Work to be completed:
When you write out the listing, keep every word as it stands and drop the pictures.

Exercise input:
..........

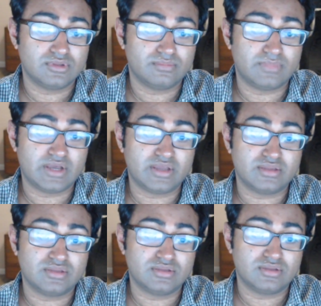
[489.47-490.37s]
My,
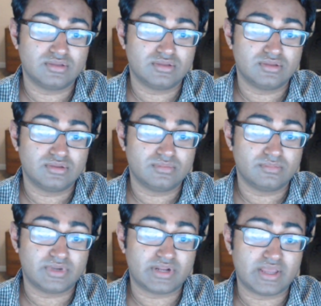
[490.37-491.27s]

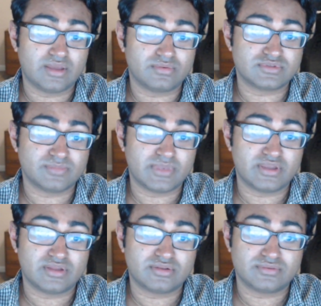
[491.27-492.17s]
but I was
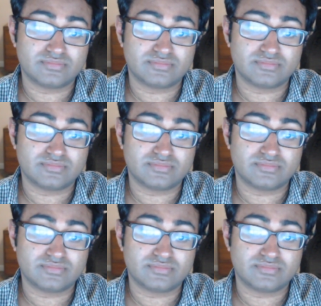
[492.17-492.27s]
mad.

..........

Task answer:
[489.47-490.37s]
My,
[490.37-491.27s]

[491.27-492.17s]
but I was
[492.17-492.27s]
mad.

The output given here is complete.